Instructions for the task.
Images are to be skipped; everything else in the records must be repeated exactly.

Dataset records.
== == ==

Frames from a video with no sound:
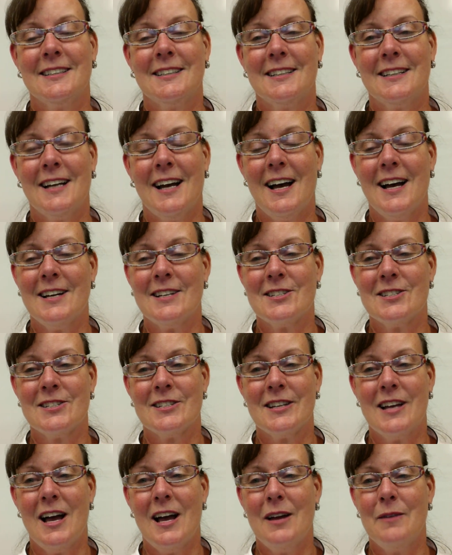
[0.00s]
gosh,
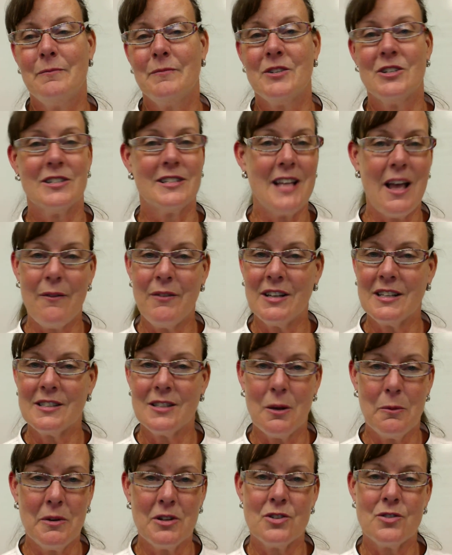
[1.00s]
I'm just having
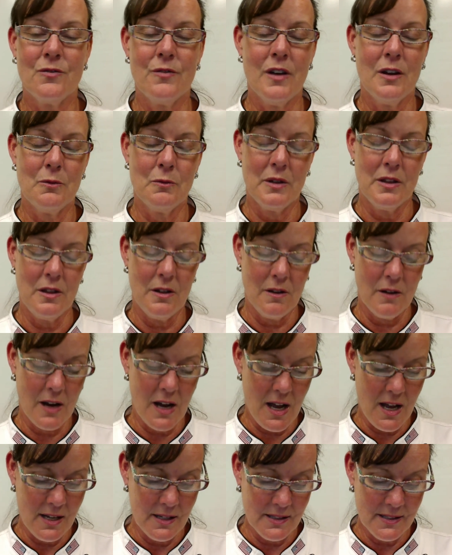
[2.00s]
so much fun with you
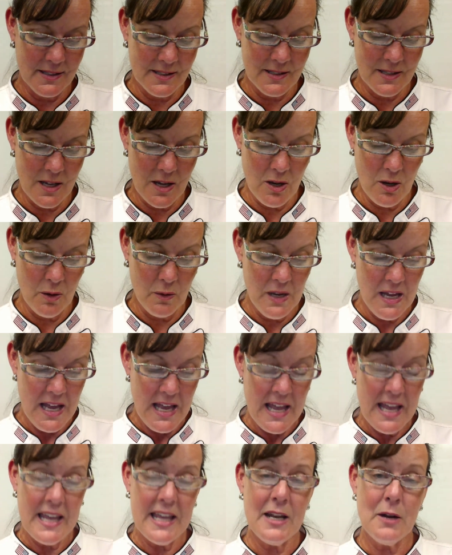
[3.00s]
guys. So
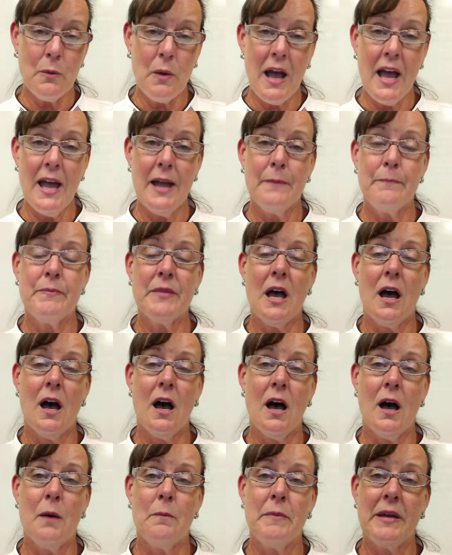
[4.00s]
anyway,
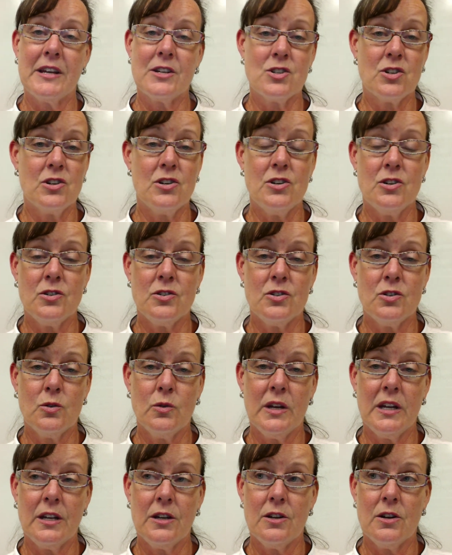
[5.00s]
make sure you're
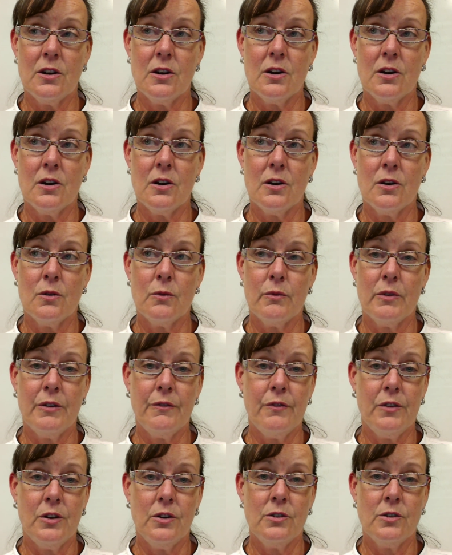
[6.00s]
doing your
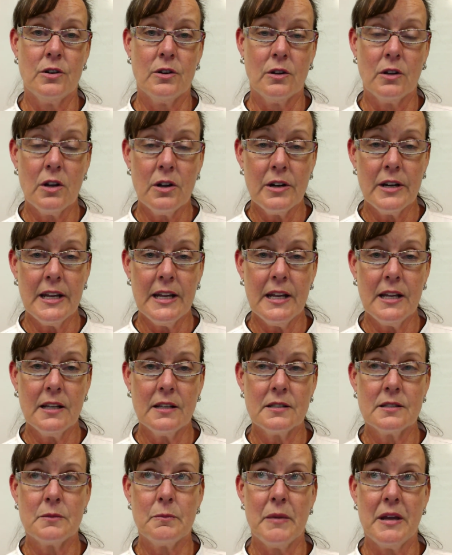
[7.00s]
review, your
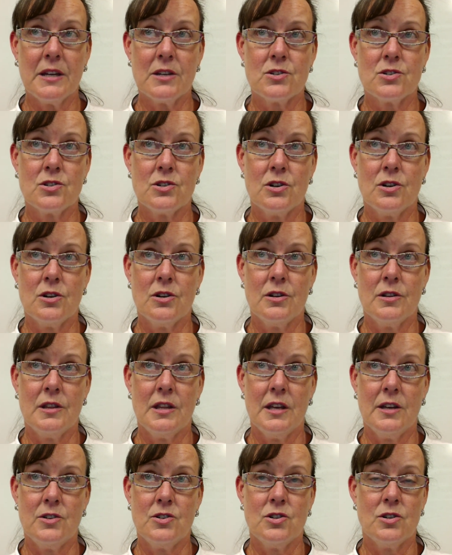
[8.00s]
learnings. Make sure
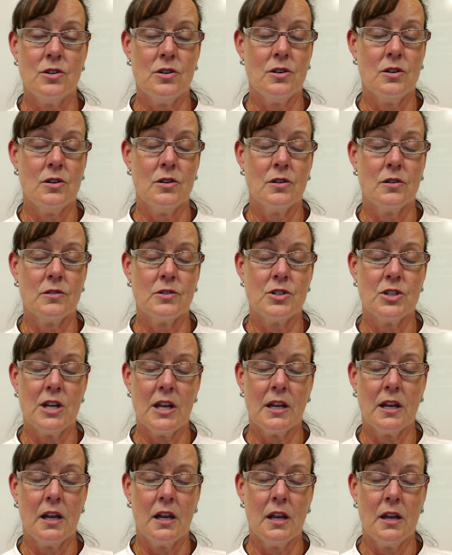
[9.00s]
that you're
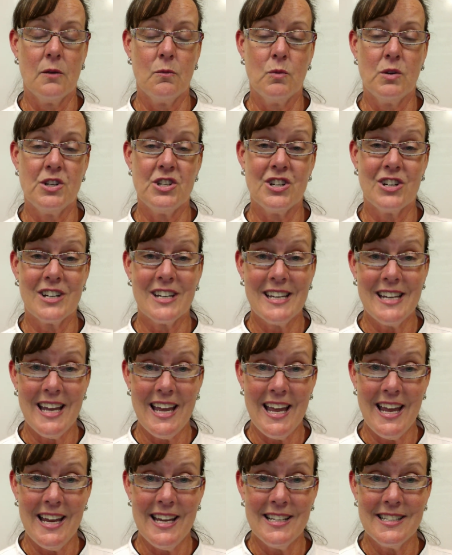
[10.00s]
checking in with your
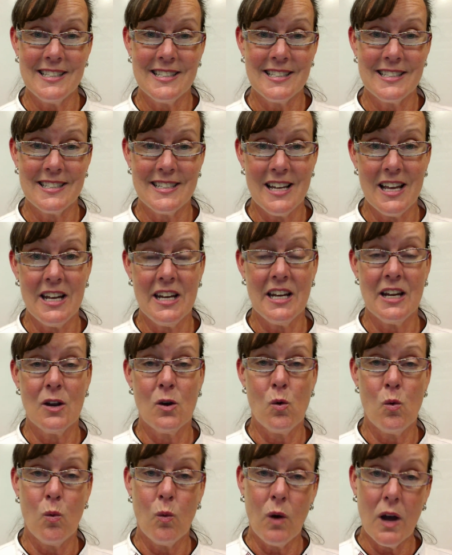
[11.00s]
case study
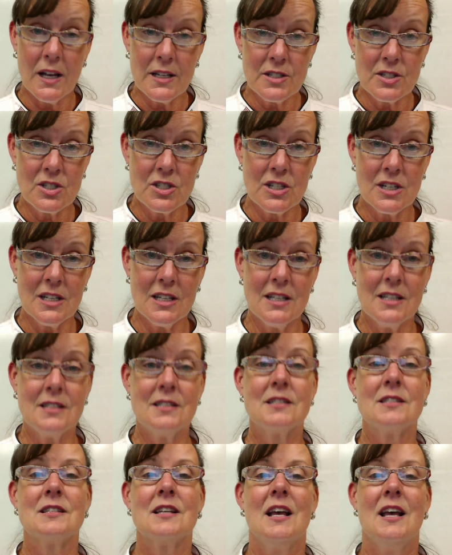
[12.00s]

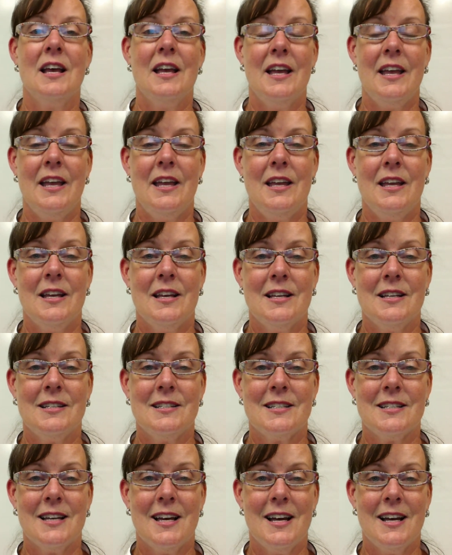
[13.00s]
questions.
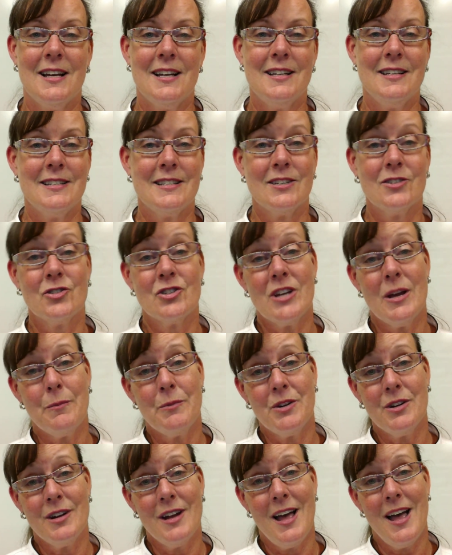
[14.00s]
And until
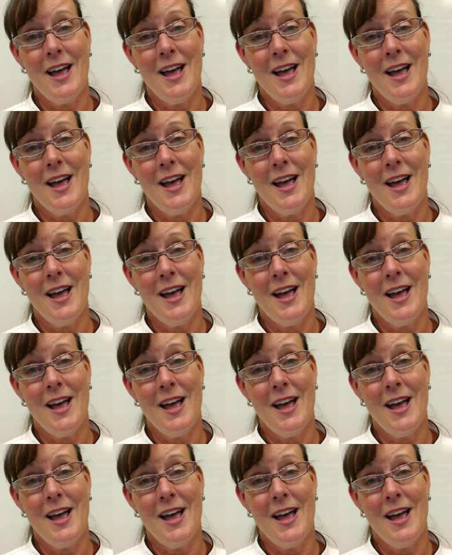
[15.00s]
chapter 9,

== == ==

Written response.
Frames from a video with no sound:
[0.00s]
gosh,
[1.00s]
I'm just having
[2.00s]
so much fun with you
[3.00s]
guys. So
[4.00s]
anyway,
[5.00s]
make sure you're
[6.00s]
doing your
[7.00s]
review, your
[8.00s]
learnings. Make sure
[9.00s]
that you're
[10.00s]
checking in with your
[11.00s]
case study
[12.00s]

[13.00s]
questions.
[14.00s]
And until
[15.00s]
chapter 9,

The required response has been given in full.